Since only the text is wanted, print every entry below exactly and omit the images.

(SOURCE RECORDS Opens)

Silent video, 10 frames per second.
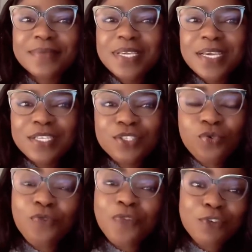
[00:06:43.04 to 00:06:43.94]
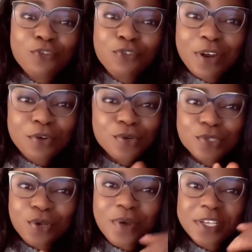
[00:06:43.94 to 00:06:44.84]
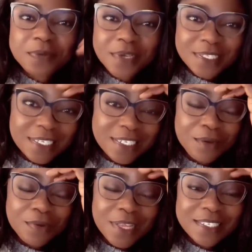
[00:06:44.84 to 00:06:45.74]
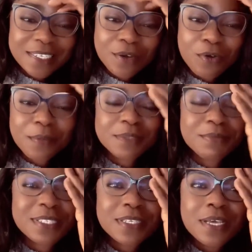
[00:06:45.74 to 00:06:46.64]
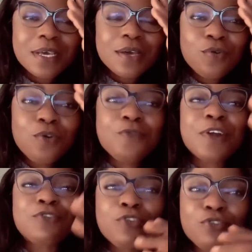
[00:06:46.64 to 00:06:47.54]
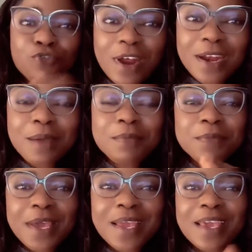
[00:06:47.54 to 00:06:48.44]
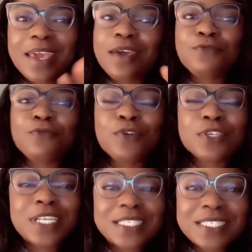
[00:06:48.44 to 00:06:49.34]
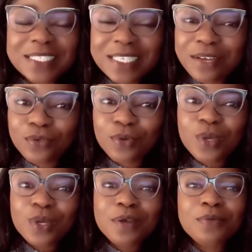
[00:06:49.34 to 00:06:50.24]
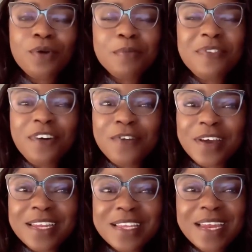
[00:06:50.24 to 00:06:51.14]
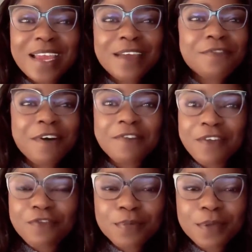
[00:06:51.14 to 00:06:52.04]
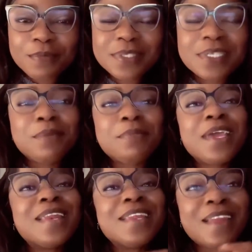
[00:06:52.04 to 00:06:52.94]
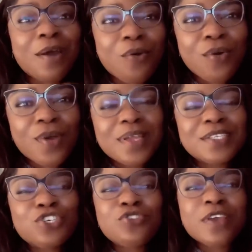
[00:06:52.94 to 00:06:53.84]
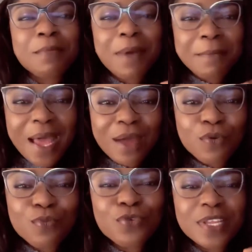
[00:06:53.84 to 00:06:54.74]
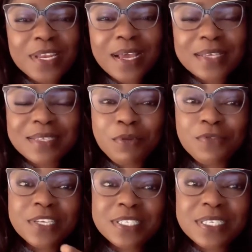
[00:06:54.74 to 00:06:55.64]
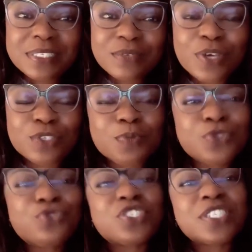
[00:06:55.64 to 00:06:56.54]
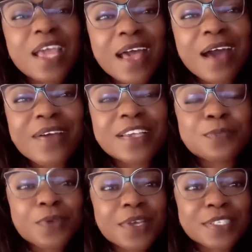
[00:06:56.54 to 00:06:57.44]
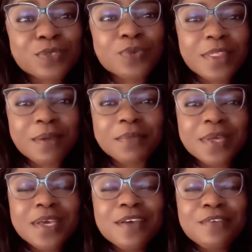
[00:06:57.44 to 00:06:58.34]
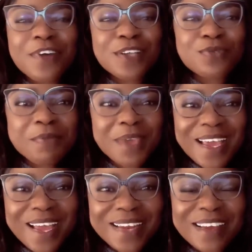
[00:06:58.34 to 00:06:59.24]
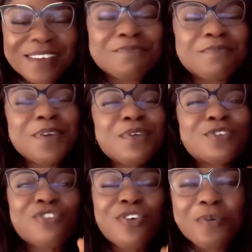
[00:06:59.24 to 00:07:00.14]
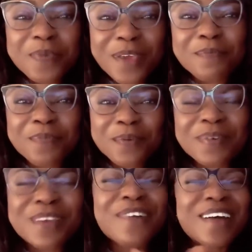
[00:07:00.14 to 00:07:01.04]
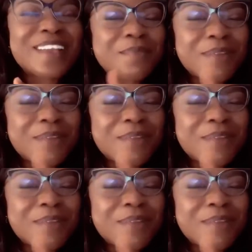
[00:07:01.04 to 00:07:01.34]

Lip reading: nti wo fa Trotro I don't know so wo experience I share with us in the comment but wo fa Trotro na bibia ye careful fortunately they say no over ni nyina ye fa 5 bi nti ye ma ye ni na ho chichu ye mama na o mu nyina ha some of these things we are supposed to share our experiences with them in fact we mean Canada make me throw pmp in fact nyame na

(SOURCE RECORDS Closes)

### RESPONSE BELOW
Silent video, 10 frames per second.
[00:06:43.04 to 00:06:43.94]
[00:06:43.94 to 00:06:44.84]
[00:06:44.84 to 00:06:45.74]
[00:06:45.74 to 00:06:46.64]
[00:06:46.64 to 00:06:47.54]
[00:06:47.54 to 00:06:48.44]
[00:06:48.44 to 00:06:49.34]
[00:06:49.34 to 00:06:50.24]
[00:06:50.24 to 00:06:51.14]
[00:06:51.14 to 00:06:52.04]
[00:06:52.04 to 00:06:52.94]
[00:06:52.94 to 00:06:53.84]
[00:06:53.84 to 00:06:54.74]
[00:06:54.74 to 00:06:55.64]
[00:06:55.64 to 00:06:56.54]
[00:06:56.54 to 00:06:57.44]
[00:06:57.44 to 00:06:58.34]
[00:06:58.34 to 00:06:59.24]
[00:06:59.24 to 00:07:00.14]
[00:07:00.14 to 00:07:01.04]
[00:07:01.04 to 00:07:01.34]

Lip reading: nti wo fa Trotro I don't know so wo experience I share with us in the comment but wo fa Trotro na bibia ye careful fortunately they say no over ni nyina ye fa 5 bi nti ye ma ye ni na ho chichu ye mama na o mu nyina ha some of these things we are supposed to share our experiences with them in fact we mean Canada make me throw pmp in fact nyame na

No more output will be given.